Machine learning has made AI more flexible and adaptive, able to modify its behavior in response to its learning and the environment
The unreasonable effectiveness of data
By the 2000s, it was becoming clear that there was no need to define everything about a feature of intelligence for an AI to be able to mimic it. Known as the ‘unreasonable effectiveness of data,’ it was becoming apparent that statistical hacks lead to behavior that appears intelligent. And yet it meant that one of the initial goals of AI needed to be dropped – the search for artificial intelligence might not increase our understanding of human intelligence.
A paradigm shift had happened. AI was now data-driven. And it meant that, rather than being fixed, rigid even, AI was becoming flexible and adaptive, changing its behavior based on the environment and its experiences.
An AI agent can be said to be learning if its performance improves following observations about the world. And it’s essential. After all, the AI researcher cannot predict all possible future situations or may not know how to program a solution. **Data-driven artificial intelligence empowers software to go beyond its brief**.
Learning from the data
You may have heard of ‘machine learning’ and be aware that it has incredible potential to impact technology and the world we live in, but what is it? Perhaps, at its simplest, we can describe machine learning as a tool for turning **information into knowledge**.
A computer observes data, builds a model based on observation, and uses it as a hypothesis, so its software can solve problems. And it’s important. It’s really important. AI designers can’t anticipate every future situation and don’t always know how to code a solution themselves.
A mass of data plus machine learning techniques can find hidden patterns and knowledge about a problem and perform all kinds of decision-making. Machine learning is so exciting because it has the power to improve AIs ability to step away from rule-based systems, learn, and improve interactions with their environment – including us.
Machine learning process
Machine learning aims to create models that offer a high degree of predictability. The process is typically defined using the following steps.

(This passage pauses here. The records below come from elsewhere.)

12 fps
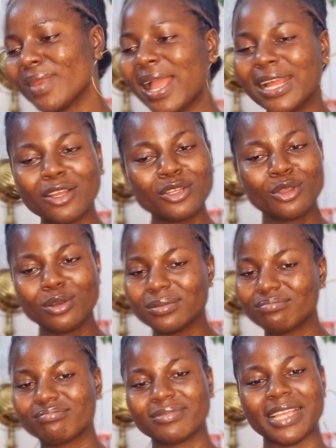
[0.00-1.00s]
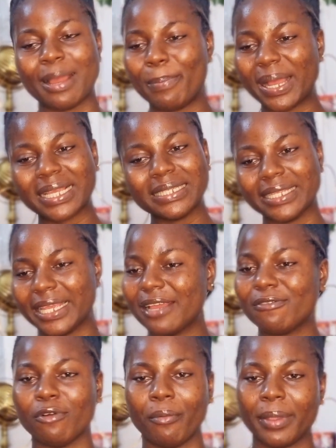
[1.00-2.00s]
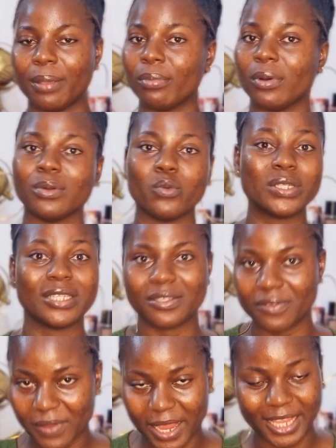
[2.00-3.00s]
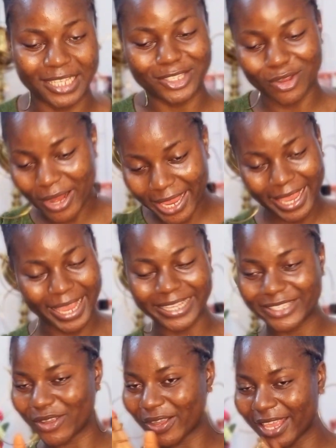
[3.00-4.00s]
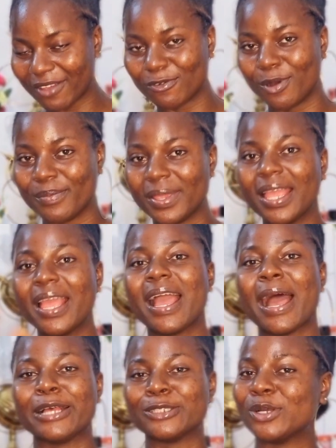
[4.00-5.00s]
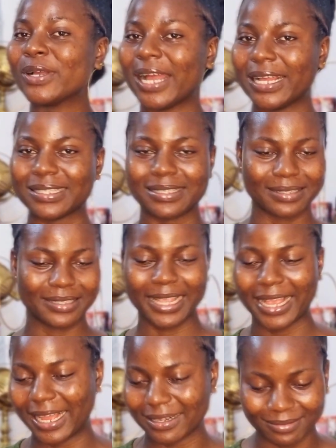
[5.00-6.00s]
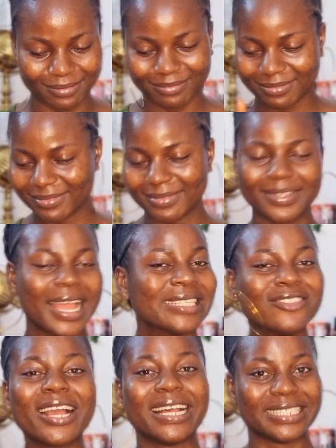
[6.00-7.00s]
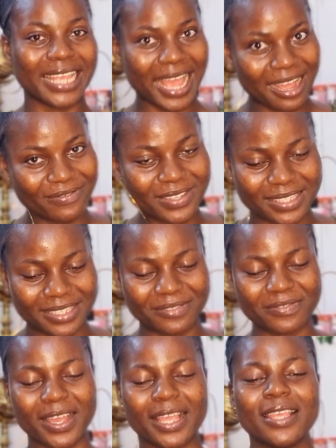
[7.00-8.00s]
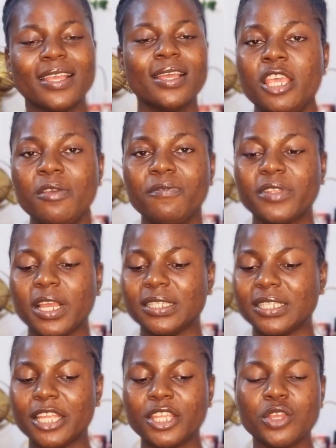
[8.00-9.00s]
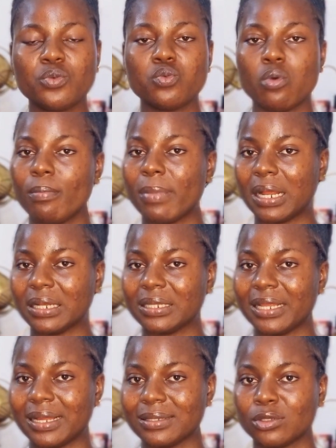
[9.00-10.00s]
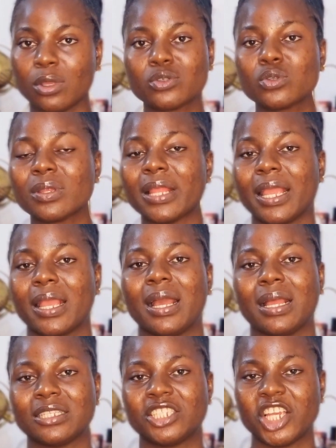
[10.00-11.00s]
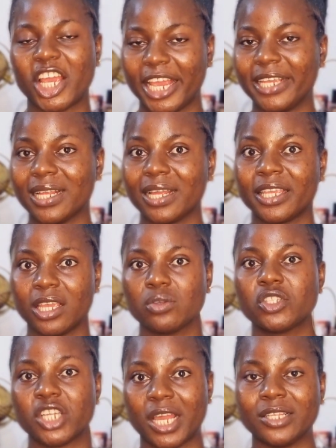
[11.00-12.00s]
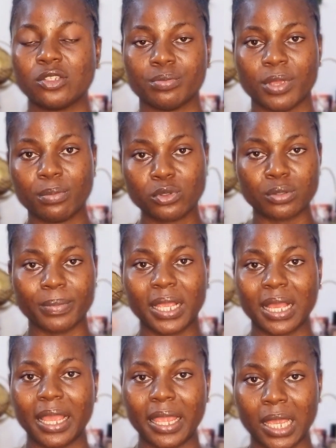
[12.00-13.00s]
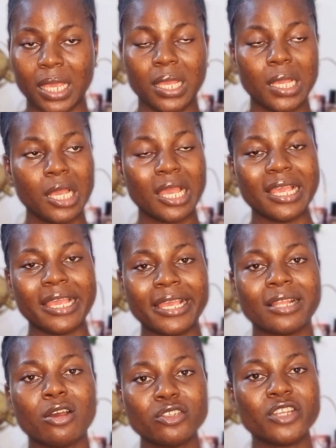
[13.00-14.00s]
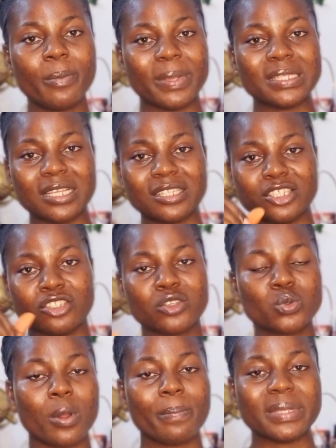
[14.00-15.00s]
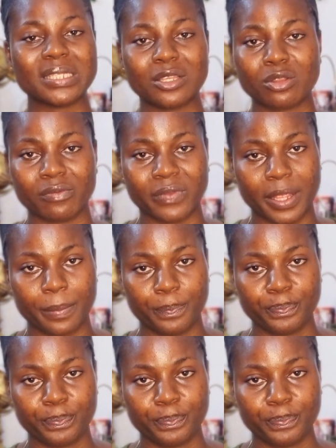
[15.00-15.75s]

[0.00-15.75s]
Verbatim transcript: I don't know, they are packing the hair for me, but which is fine, it's okay, it's okay for me, as long as they can. As long as they have it, it's fine. If there's any woman that doesn't like her child, her girl child, to be able to make her hair, in one hundred percent, it's just one percent of them.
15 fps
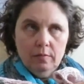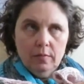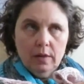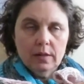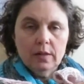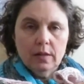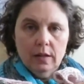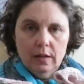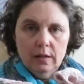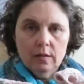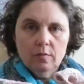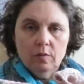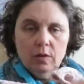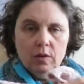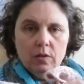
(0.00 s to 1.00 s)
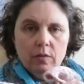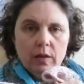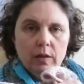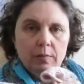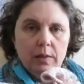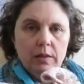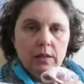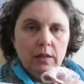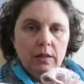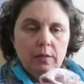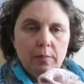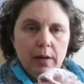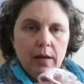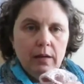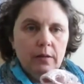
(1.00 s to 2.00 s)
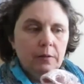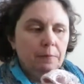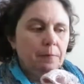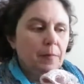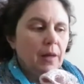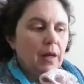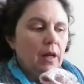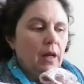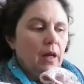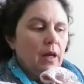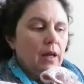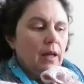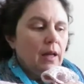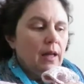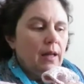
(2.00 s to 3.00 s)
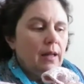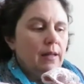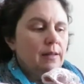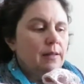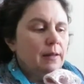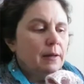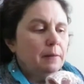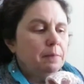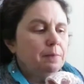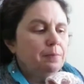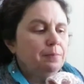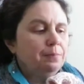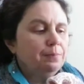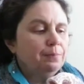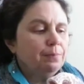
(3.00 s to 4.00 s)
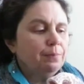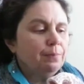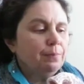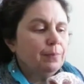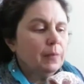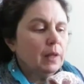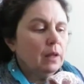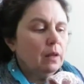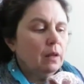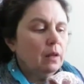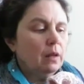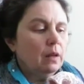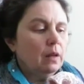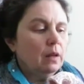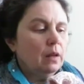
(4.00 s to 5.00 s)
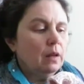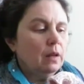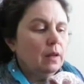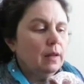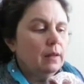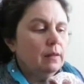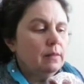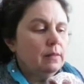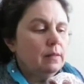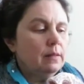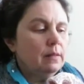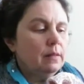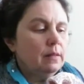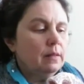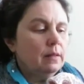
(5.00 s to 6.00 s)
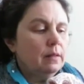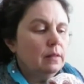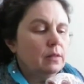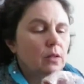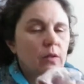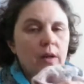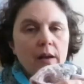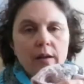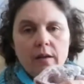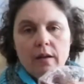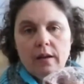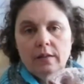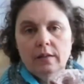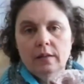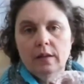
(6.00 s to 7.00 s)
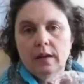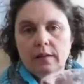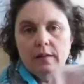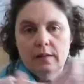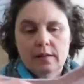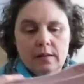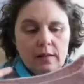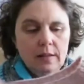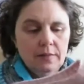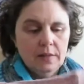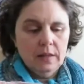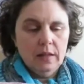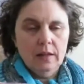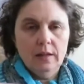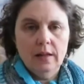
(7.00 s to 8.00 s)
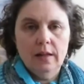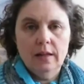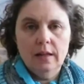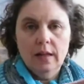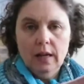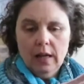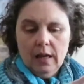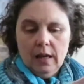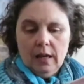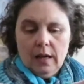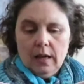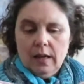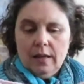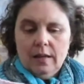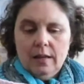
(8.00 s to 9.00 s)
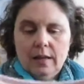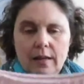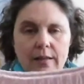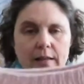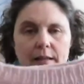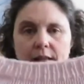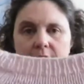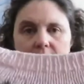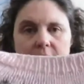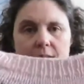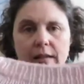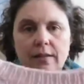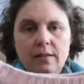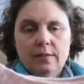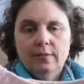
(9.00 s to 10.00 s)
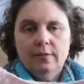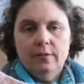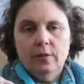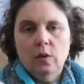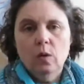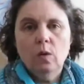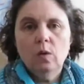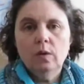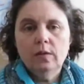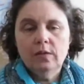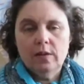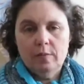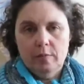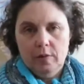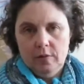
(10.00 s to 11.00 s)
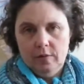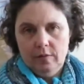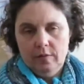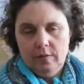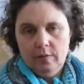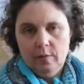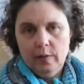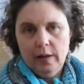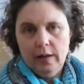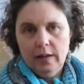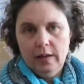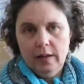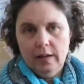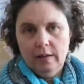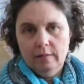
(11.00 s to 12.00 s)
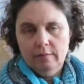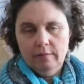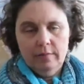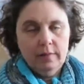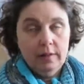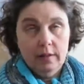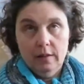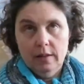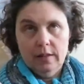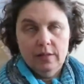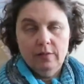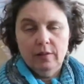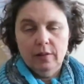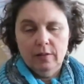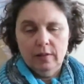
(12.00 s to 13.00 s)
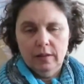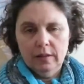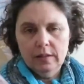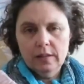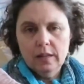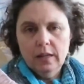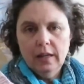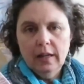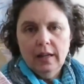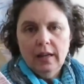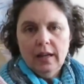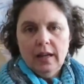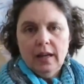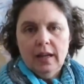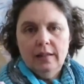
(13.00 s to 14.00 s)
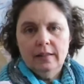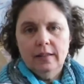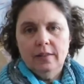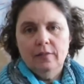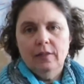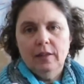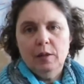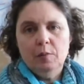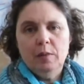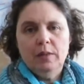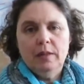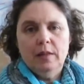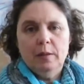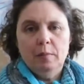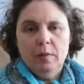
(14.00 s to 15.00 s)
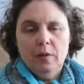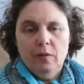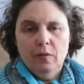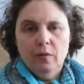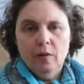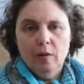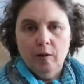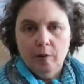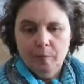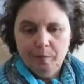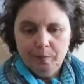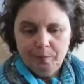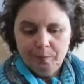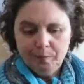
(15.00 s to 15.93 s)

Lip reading: a size, which is recommended in the pattern. And And so yeah, I got the sleeves done, and then it sat there for the whole summer while I did lots of other things. And then I finally picked it up in the fall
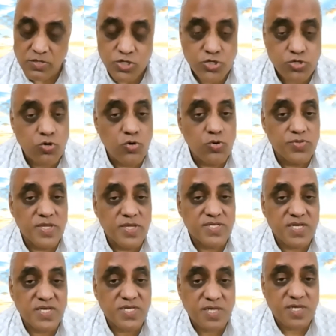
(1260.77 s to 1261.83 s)
So
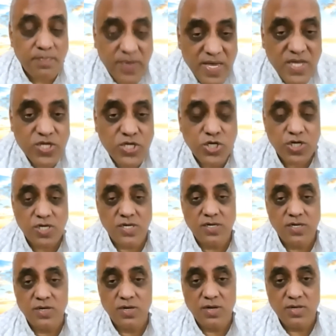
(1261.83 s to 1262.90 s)
this is Sabij
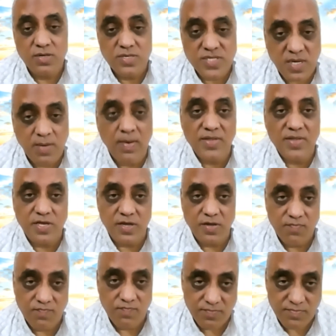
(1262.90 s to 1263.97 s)
Samadhi.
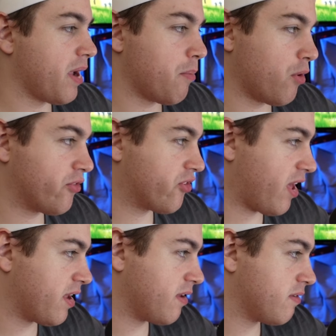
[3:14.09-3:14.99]
we got more
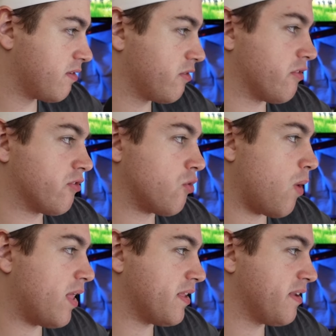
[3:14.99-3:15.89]
settings. These are just
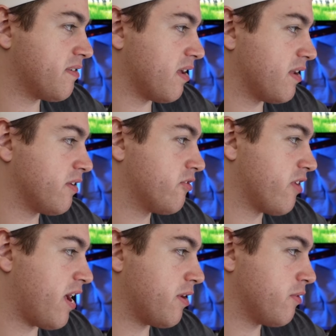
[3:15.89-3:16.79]
quality settings:
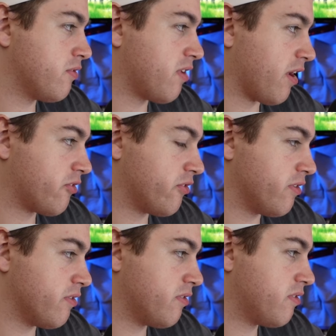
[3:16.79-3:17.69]
shadows,
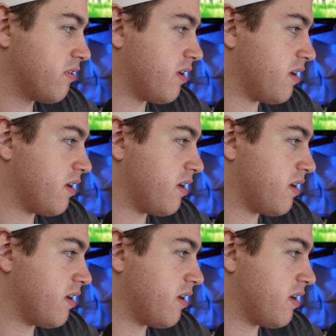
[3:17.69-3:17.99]
textures,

Firstly, data must be collected for the algorithm to learn – ideally in a **random order**. This is prevent to picking up any patterns or biases before it’s even started. Next, the data will be formatted and important features extracted using appropriately selected algorithms.
Then we have training – sometimes referred to as the fitting stage. And this is where the AI actually learns. A percentage of the data, identified as being **high quality, idealized, and representative of what it will face once trained** becomes ‘training data.’ This is used to create relationships, calculating weights for important factors, such as the make and model of a car, plus the type of damage, for insurance claims.
The remainder of the data becomes test data and should be representative of the range and types found in training as it will be used to test the model to see how well it performs. Is the model accurate? And do the results match what we expect to find in the real world? If not, parameters can be adjusted in the algorithm to get better results – and hyperparameters set that can’t be learned directly from training.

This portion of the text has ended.